#### [Supplied material]
########

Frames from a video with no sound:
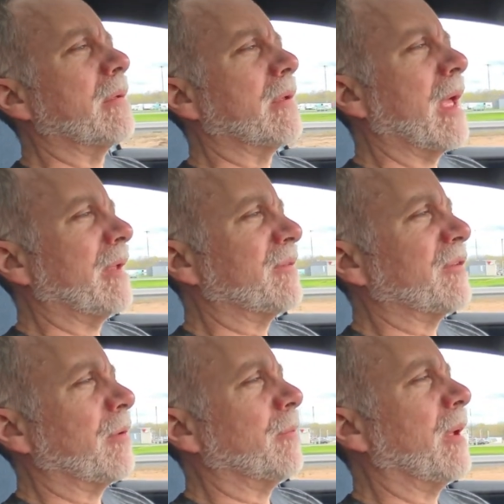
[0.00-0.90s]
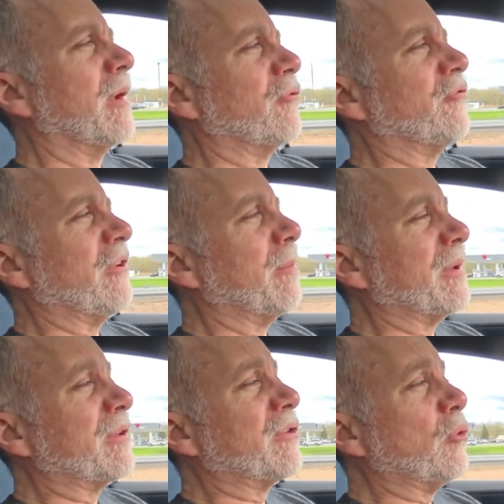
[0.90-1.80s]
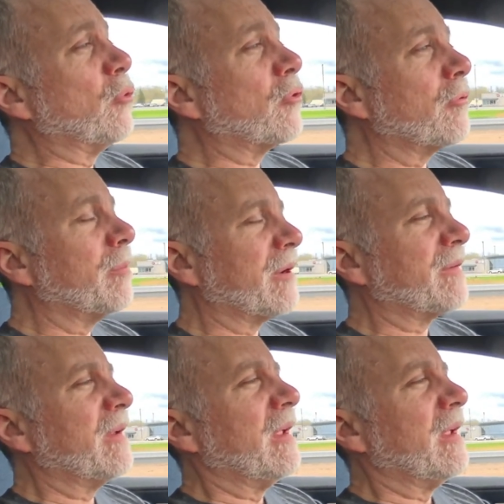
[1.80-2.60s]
add some energy a bit sooner. But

########

#### [What the task asks]
A verbatim copy of the material is needed; pictures are not to appear in it.

#### [Written reply]
Frames from a video with no sound:
[0.00-0.90s]
[0.90-1.80s]
[1.80-2.60s]
add some energy a bit sooner. But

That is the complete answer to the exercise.